**** AVAILABLE DATA ****

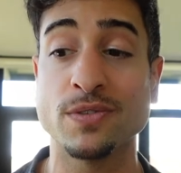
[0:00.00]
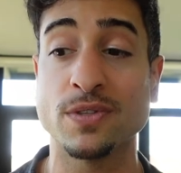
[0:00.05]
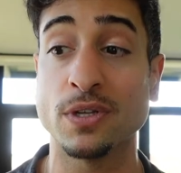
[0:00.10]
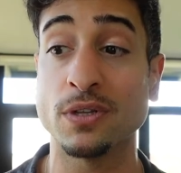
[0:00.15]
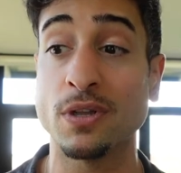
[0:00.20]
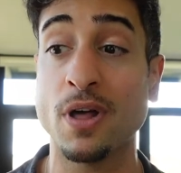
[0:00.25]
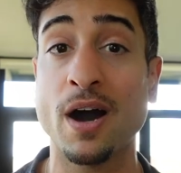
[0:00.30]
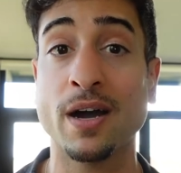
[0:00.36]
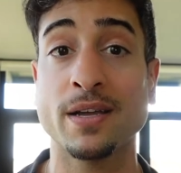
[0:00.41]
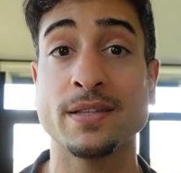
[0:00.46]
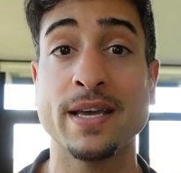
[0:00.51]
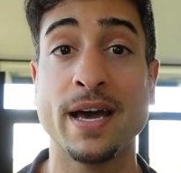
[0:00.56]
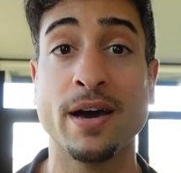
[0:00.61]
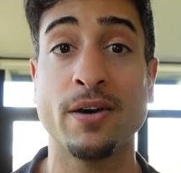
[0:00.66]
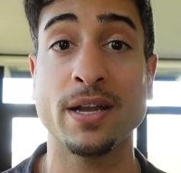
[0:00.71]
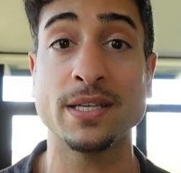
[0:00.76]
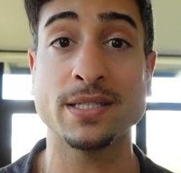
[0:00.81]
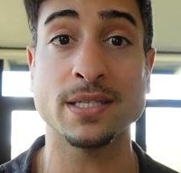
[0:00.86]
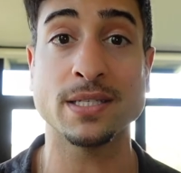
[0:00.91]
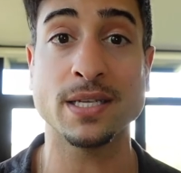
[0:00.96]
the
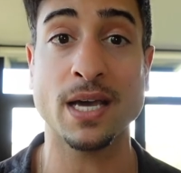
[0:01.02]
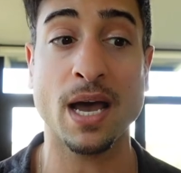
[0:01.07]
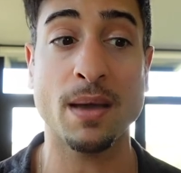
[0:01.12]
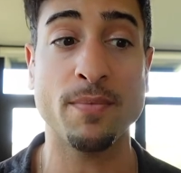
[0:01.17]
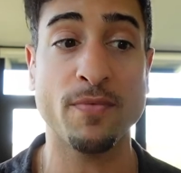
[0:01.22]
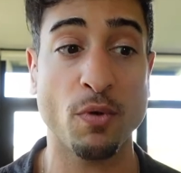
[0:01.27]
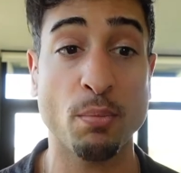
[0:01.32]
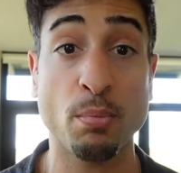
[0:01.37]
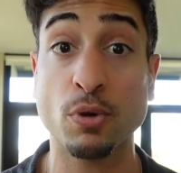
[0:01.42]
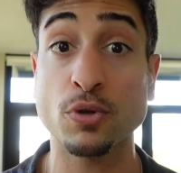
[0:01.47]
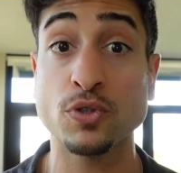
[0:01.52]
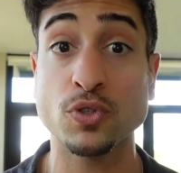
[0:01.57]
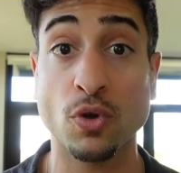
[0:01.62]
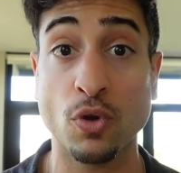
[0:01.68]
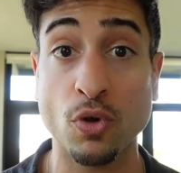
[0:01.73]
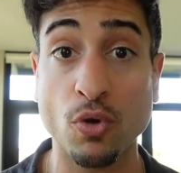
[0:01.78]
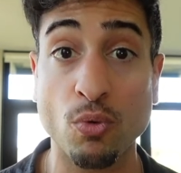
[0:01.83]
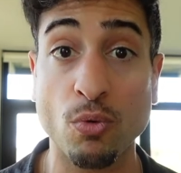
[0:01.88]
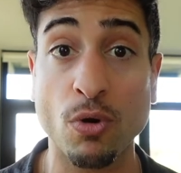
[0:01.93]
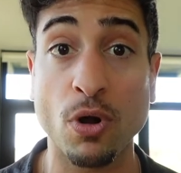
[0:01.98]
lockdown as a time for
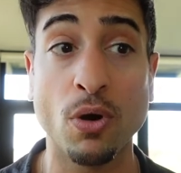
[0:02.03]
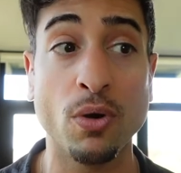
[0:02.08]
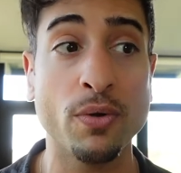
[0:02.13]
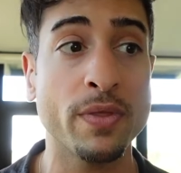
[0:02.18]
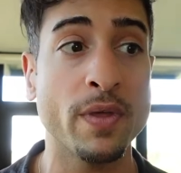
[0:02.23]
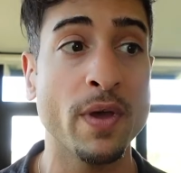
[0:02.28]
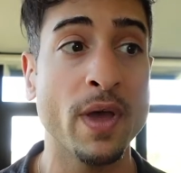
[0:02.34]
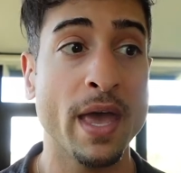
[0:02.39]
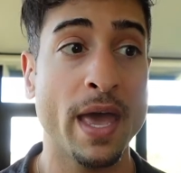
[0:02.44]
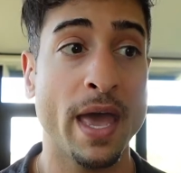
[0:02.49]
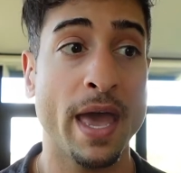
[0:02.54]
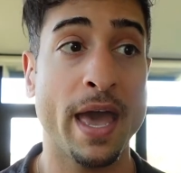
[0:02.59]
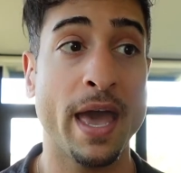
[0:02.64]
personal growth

****

*PROBLEM DETAILS:* The data above should be returned in full, exactly as written, apart from its images.

*TASK SOLUTION:*
[0:00.00]
[0:00.05]
[0:00.10]
[0:00.15]
[0:00.20]
[0:00.25]
[0:00.30]
[0:00.36]
[0:00.41]
[0:00.46]
[0:00.51]
[0:00.56]
[0:00.61]
[0:00.66]
[0:00.71]
[0:00.76]
[0:00.81]
[0:00.86]
[0:00.91]
[0:00.96]
the
[0:01.02]
[0:01.07]
[0:01.12]
[0:01.17]
[0:01.22]
[0:01.27]
[0:01.32]
[0:01.37]
[0:01.42]
[0:01.47]
[0:01.52]
[0:01.57]
[0:01.62]
[0:01.68]
[0:01.73]
[0:01.78]
[0:01.83]
[0:01.88]
[0:01.93]
[0:01.98]
lockdown as a time for
[0:02.03]
[0:02.08]
[0:02.13]
[0:02.18]
[0:02.23]
[0:02.28]
[0:02.34]
[0:02.39]
[0:02.44]
[0:02.49]
[0:02.54]
[0:02.59]
[0:02.64]
personal growth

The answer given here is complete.